General well-being claims describe general well-being from consumption of a nutrient or dietary ingredient. Nutrient deficiency disease claims describe a benefit related to a nutrient deficiency disease (like vitamin C and scurvy), but such claims are allowed only if they also say how widespread the disease is in the United States.

These three types of claims are not pre-approved by FDA, but the manufacturer must have substantiation that the claim is truthful and not misleading and must submit a notification with the text of the claim to FDA no later than 30 days after marketing the dietary supplement with the claim. If a dietary supplement label includes such a claim, it must state in a "disclaimer" that FDA has not evaluated the claim. The disclaimer must also state that the dietary supplement product is not intended to "diagnose, treat, cure or prevent any disease," because only a drug can legally make such a claim.

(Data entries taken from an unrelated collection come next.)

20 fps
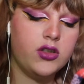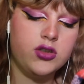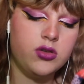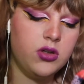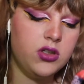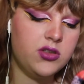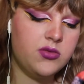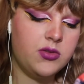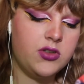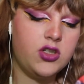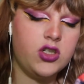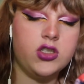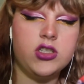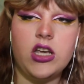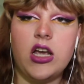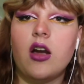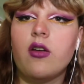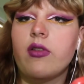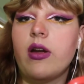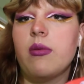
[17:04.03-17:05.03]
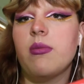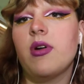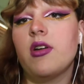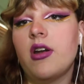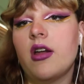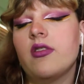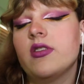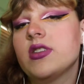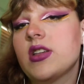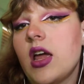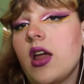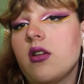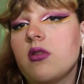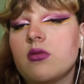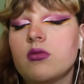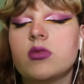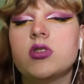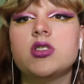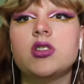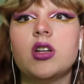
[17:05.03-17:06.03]
shorts with just like a rainbow down the side,
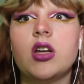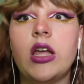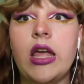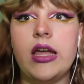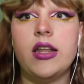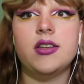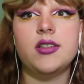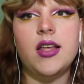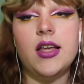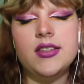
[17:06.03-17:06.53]
which again,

Structure/function claims may not explicitly or implicitly link the claimed effect of the nutrient or dietary ingredient to a disease or state of health leading to a disease. Structure/function claims for conventional foods focus on effects derived from nutritive value, while structure/function claims for dietary supplements may focus on non-nutritive as well as nutritive effects.

New Dietary Ingredients

A firm planning to market a dietary supplement that contains a new dietary ingredient, unless exempt, must submit to FDA, at least 75 days before the dietary ingredient is introduced into interstate commerce, information that is the basis on which it has concluded that a dietary supplement containing the new dietary ingredient will reasonably be expected to be safe. The term “new dietary ingredient” means a dietary ingredient that was not marketed in the United States before October 15, 1994. Old ingredients (sometimes referred to as “grandfathered” ingredients) were marketed in the United States before that date and are generally considered safe unless the FDA demonstrates they are not.

Challenges and Future Directions

Despite the existing regulatory framework, challenges remain in ensuring the quality and safety of dietary supplements. The ability of regulators to successfully carry out their mission is hampered by the sheer number of products and manufacturing facilities and a lack of analytical methods for all ingredients and products in the marketplace, this is especially difficult for herbal and botanical dietary supplements. Safety issues continue to exist such as adulteration and contamination, especially with specific product types (i.e. body building, sexual enhancement). Thus, a need remains for continued efforts and improved techniques to assess the quality of dietary supplements, especially with regard to purity, bioavailability, and safety.